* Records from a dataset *
****************************************
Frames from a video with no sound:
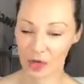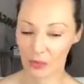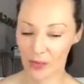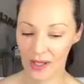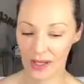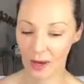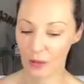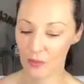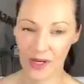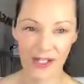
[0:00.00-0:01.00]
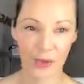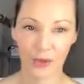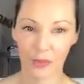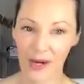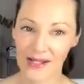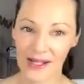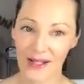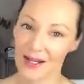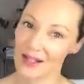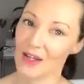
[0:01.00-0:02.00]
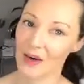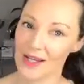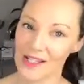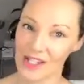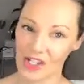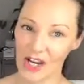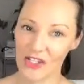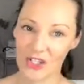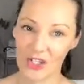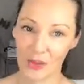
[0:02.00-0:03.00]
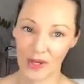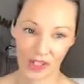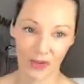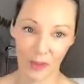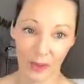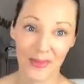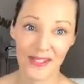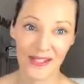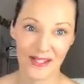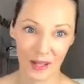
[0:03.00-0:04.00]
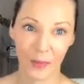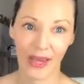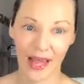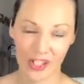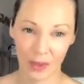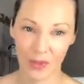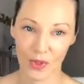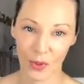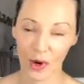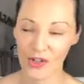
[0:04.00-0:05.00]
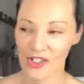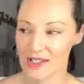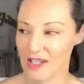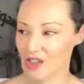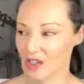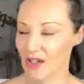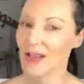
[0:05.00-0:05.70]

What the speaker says: I'm ready to embrace it, and I think I need to change the direction of my business. Can we catch up and do a coaching session?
****************************************
* Exercise goal *
Only the lines from the one containing "[0:01.00-0:02.00]" through the last line of the entries above should be copied, exactly as they are and without the pictures.

* Problem solution *
[0:01.00-0:02.00]
[0:02.00-0:03.00]
[0:03.00-0:04.00]
[0:04.00-0:05.00]
[0:05.00-0:05.70]

What the speaker says: I'm ready to embrace it, and I think I need to change the direction of my business. Can we catch up and do a coaching session?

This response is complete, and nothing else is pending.